- _Material provided_:
____

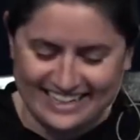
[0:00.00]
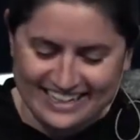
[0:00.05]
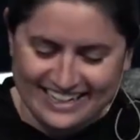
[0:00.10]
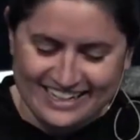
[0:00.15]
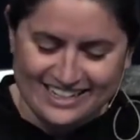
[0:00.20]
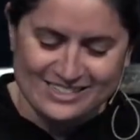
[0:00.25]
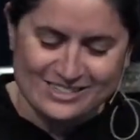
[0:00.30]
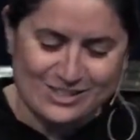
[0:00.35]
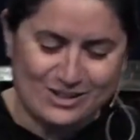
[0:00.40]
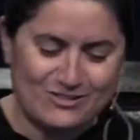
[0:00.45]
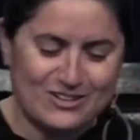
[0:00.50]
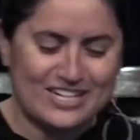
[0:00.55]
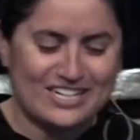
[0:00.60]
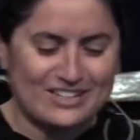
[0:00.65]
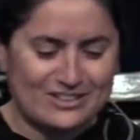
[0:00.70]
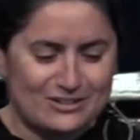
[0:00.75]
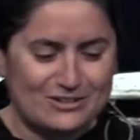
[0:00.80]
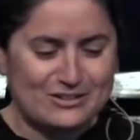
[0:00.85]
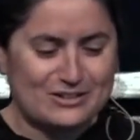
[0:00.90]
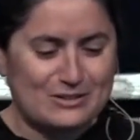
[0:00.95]
so we're going to
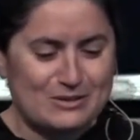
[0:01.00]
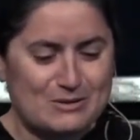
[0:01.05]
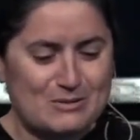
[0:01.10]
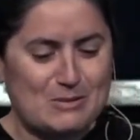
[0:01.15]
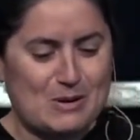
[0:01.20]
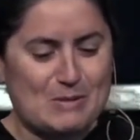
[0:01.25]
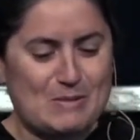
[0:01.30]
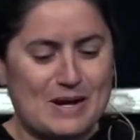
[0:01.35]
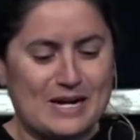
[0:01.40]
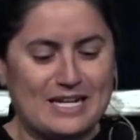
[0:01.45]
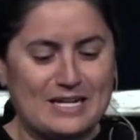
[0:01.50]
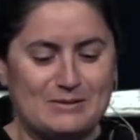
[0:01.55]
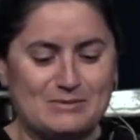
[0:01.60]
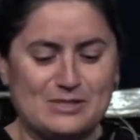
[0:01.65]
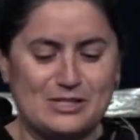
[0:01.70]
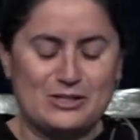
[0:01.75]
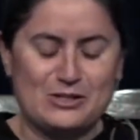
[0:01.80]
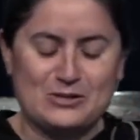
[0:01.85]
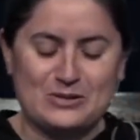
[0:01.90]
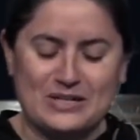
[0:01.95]
learn a little more about him
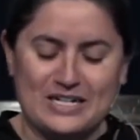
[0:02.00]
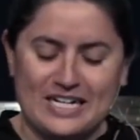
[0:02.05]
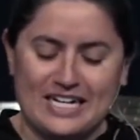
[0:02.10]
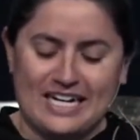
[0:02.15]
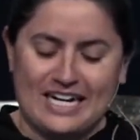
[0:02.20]
too.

____

- _Requirement_: Copy all the material exactly; omit images.

- _Solution to the exercise_:
[0:00.00]
[0:00.05]
[0:00.10]
[0:00.15]
[0:00.20]
[0:00.25]
[0:00.30]
[0:00.35]
[0:00.40]
[0:00.45]
[0:00.50]
[0:00.55]
[0:00.60]
[0:00.65]
[0:00.70]
[0:00.75]
[0:00.80]
[0:00.85]
[0:00.90]
[0:00.95]
so we're going to
[0:01.00]
[0:01.05]
[0:01.10]
[0:01.15]
[0:01.20]
[0:01.25]
[0:01.30]
[0:01.35]
[0:01.40]
[0:01.45]
[0:01.50]
[0:01.55]
[0:01.60]
[0:01.65]
[0:01.70]
[0:01.75]
[0:01.80]
[0:01.85]
[0:01.90]
[0:01.95]
learn a little more about him
[0:02.00]
[0:02.05]
[0:02.10]
[0:02.15]
[0:02.20]
too.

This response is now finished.